* _PROMPT_:
Omitting all pictures, print the lines of the listing from the one containing "(385.93 s to 386.83 s)" through the final line, both ends included, with no other text.

* _ENTRIES PROVIDED_:
--- --- ---
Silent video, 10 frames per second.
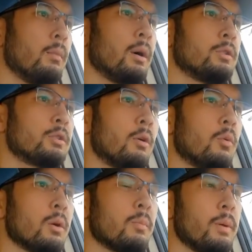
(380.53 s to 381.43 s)
And so
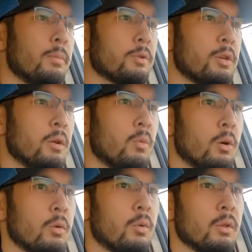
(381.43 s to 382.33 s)
one of the people she had
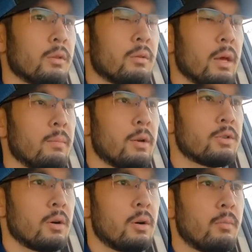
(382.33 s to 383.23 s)
worked with had
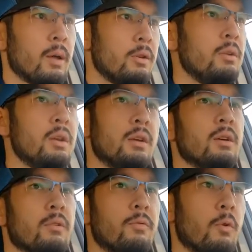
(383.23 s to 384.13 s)
mentioned her, man, you need to
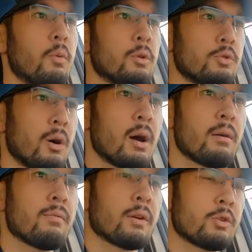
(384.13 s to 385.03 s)
get a 4-wheel
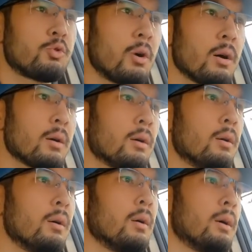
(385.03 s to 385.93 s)
drive, like a truck,
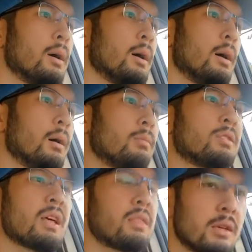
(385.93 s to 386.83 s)

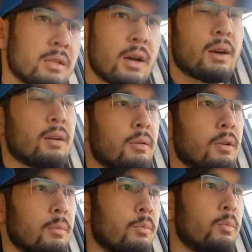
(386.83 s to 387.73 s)
because that thing's not going
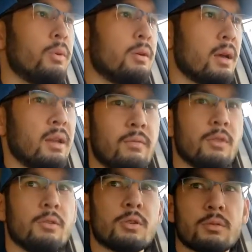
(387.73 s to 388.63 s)
to be any
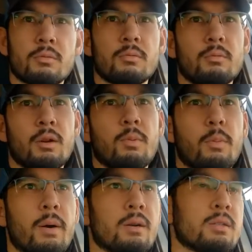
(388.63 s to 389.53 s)
use in a
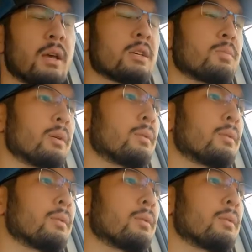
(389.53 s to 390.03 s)
preparedness aspect.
--- --- ---
* _WRITTEN ANSWER_:
(385.93 s to 386.83 s)

(386.83 s to 387.73 s)
because that thing's not going
(387.73 s to 388.63 s)
to be any
(388.63 s to 389.53 s)
use in a
(389.53 s to 390.03 s)
preparedness aspect.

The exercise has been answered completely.